What this task involves
Your answer must be an exact copy of the data, without any pictures.

....................

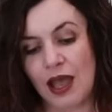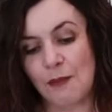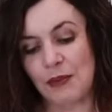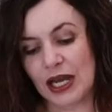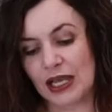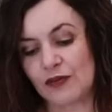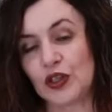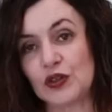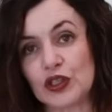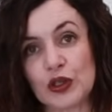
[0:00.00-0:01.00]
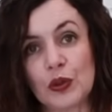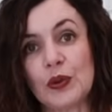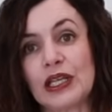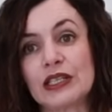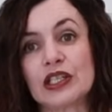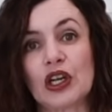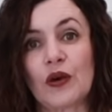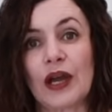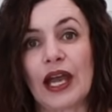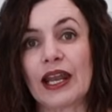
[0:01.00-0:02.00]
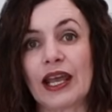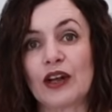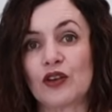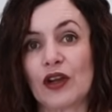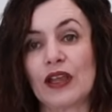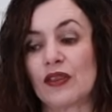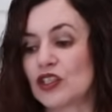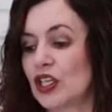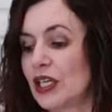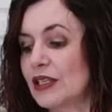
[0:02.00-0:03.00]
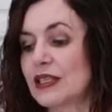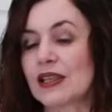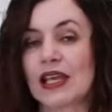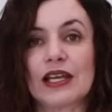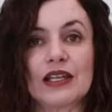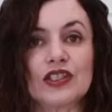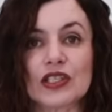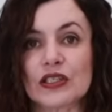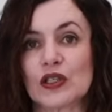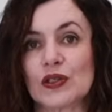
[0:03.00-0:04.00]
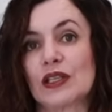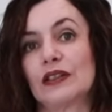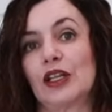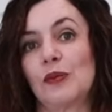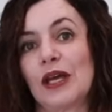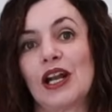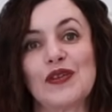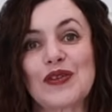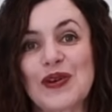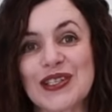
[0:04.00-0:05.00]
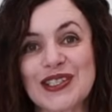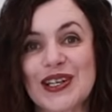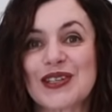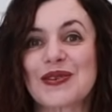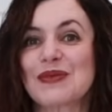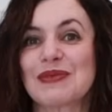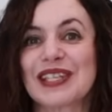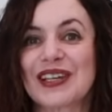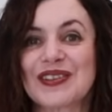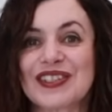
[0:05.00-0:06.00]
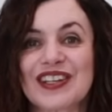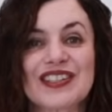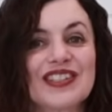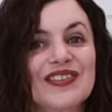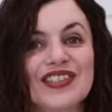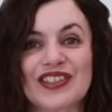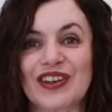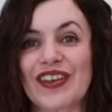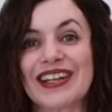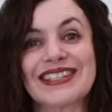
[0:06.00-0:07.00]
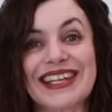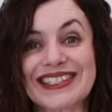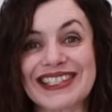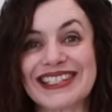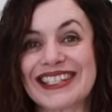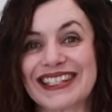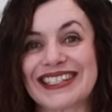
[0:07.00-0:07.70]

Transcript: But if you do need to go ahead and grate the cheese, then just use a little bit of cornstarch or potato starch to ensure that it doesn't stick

....................

Answer for the task
[0:00.00-0:01.00]
[0:01.00-0:02.00]
[0:02.00-0:03.00]
[0:03.00-0:04.00]
[0:04.00-0:05.00]
[0:05.00-0:06.00]
[0:06.00-0:07.00]
[0:07.00-0:07.70]

Transcript: But if you do need to go ahead and grate the cheese, then just use a little bit of cornstarch or potato starch to ensure that it doesn't stick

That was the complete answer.